_EXERCISE AIM_: Start to finish, retype the entries exactly while omitting the pictures.

_Stored data_:
<<<<
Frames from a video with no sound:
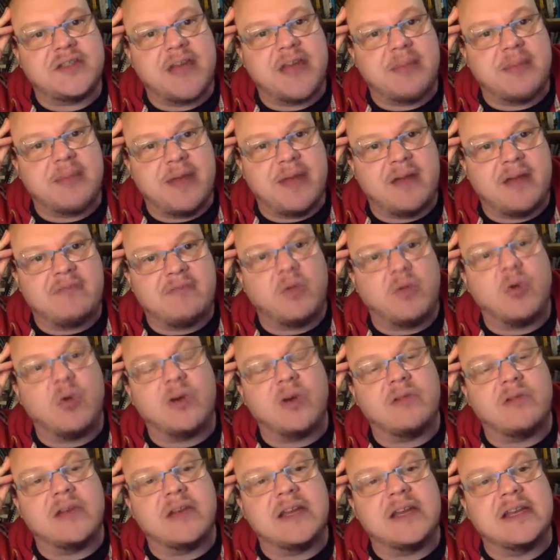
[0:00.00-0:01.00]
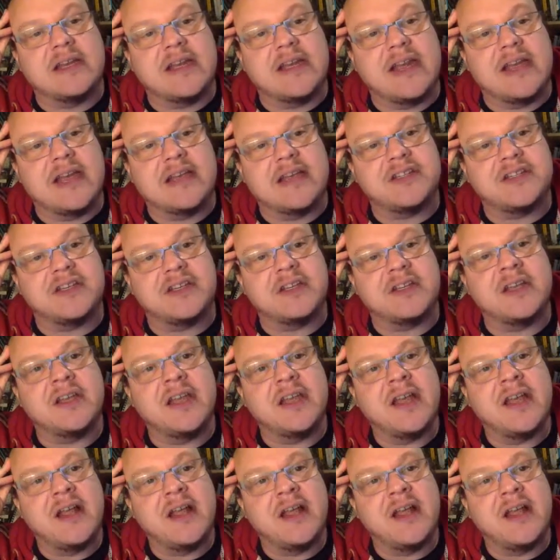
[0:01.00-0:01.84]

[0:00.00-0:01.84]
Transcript: about law and regulation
>>>>
_ANSWER BOX_:
Frames from a video with no sound:
[0:00.00-0:01.00]
[0:01.00-0:01.84]

[0:00.00-0:01.84]
Transcript: about law and regulation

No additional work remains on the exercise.